Why throwing an exception and not returning null? Actually it's matter of convention, in this method I specify an id of book which I expect does exist, if it doesn't it's error and BookNotFoundException should be thrown. If we just perform search and return for example Set of books which can contain multiple books or can be empty we won't be throwing exception, but returning empty Set, for example like this:

public static List<Book> getBooksById(int id) throws SQLException{
        ...
} 

Another reason is behavior consistency across different part of our program. If my object doesn't exists our WebService will return 404 not 200 and empty object, so we'll expect that method which used by WebService will return exception too, not null object.

Next interesting thing is catching SQLException and then immediately throwing it back, why do we need it? We catching exception ASAP to make our debugging life easier, you won't want to move back and force across your code to see which exception were thrown and why was it thrown, for more details see this answer: Exceptions: Why throw early? Why catch late?. And we rethrowing it to let our WebService know that something went wrong, you'll see how it work in final implementation of our WebService.

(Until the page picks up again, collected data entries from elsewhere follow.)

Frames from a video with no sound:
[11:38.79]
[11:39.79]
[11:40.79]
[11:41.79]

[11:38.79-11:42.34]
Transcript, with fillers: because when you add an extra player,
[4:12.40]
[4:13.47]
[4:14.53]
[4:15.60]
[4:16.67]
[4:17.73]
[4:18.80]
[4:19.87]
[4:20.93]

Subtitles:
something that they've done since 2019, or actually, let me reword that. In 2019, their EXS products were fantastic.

4.WebService - Final Implementation

And this is our result:

@Path("book")
public class BookAPI {
    
    private static Gson gson = new GsonBuilder()    //Our serializer based on Google Gson library
                                .setPrettyPrinting()
                                .create();
    
    @GET
    @Produces(MediaType.APPLICATION_JSON)
    public Response getBookById(@QueryParam(value = "id") String bookIdString) {
        
        System.out.println("The book id is: " + bookIdString);
        
        try {
            int bookId = Integer.valueOf(bookIdString);
            Book book = DbBookReader.getBookById(bookId);
            String json = gson.toJson(book);
            return Response.ok().entity(json).build(); 
        } catch (NumberFormatException e) {
            e.printStackTrace();
            return Response.status(Status.BAD_REQUEST).entity(gson.toJson(e)).build();
        } catch (SQLException e) {
            e.printStackTrace();
            return Response.status(Status.INTERNAL_SERVER_ERROR).entity(gson.toJson(e)).build();
        } catch (BookNotFoundException e) {
            e.printStackTrace();
            return Response.status(Status.NOT_FOUND).entity(gson.toJson(e)).build();
        } 
        
    }
}

We have added Gson object which serialize our Book object to Json String:

private static Gson gson = new GsonBuilder()    
                                .setPrettyPrinting()
                                .create();

In try block we're trying to perform our job:

int bookId = Integer.valueOf(bookIdString);
Book book = DbBookReader.getBookById(bookId);
String json = gson.toJson(book);
return Response.ok().entity(json).build();

If everything will work as expected we will get Book object, convert it to Json and then return response 200 with our json as entity, and our client we will see:

{
  "id": 5,
  "title": "Atlas Shrugged",
  "authorName": "Ayn Rand"
}

If something went wrong one of our catch clauses will be activated and will handle it, returning one of the following HTTP errors codes: 400, 404 or 500.

5. Conclusion

  • Our Webservice easy to read and/or maintain, it has linear workflow without multiple if/else.
  • It's expandable. If we need to handle another error we just add catch clause, without changing general workflow.
  • We not only returning appropriate HTTP codes we also serialize and return Exception's message. It can help debugging process, make application more user friendly or just do nothing it's wholly up to client's implementation.